TASK DIRECTIONS: The entries that follow need to be reproduced exactly, minus any images.

EXERCISE INPUT:

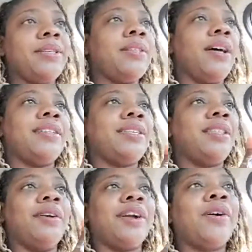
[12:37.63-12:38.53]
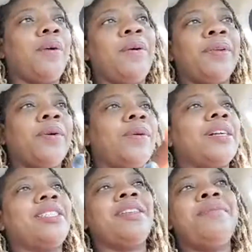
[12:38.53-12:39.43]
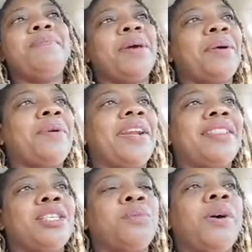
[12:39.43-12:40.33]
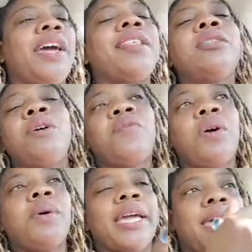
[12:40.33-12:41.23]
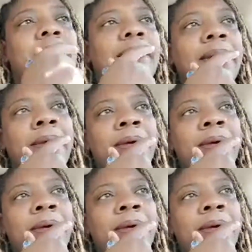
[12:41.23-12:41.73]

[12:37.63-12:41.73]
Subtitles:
It's in here in gold, or it's in Bitcoin at this point. At least my 401k money,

ANSWER TO THIS TASK:
[12:37.63-12:38.53]
[12:38.53-12:39.43]
[12:39.43-12:40.33]
[12:40.33-12:41.23]
[12:41.23-12:41.73]

[12:37.63-12:41.73]
Subtitles:
It's in here in gold, or it's in Bitcoin at this point. At least my 401k money,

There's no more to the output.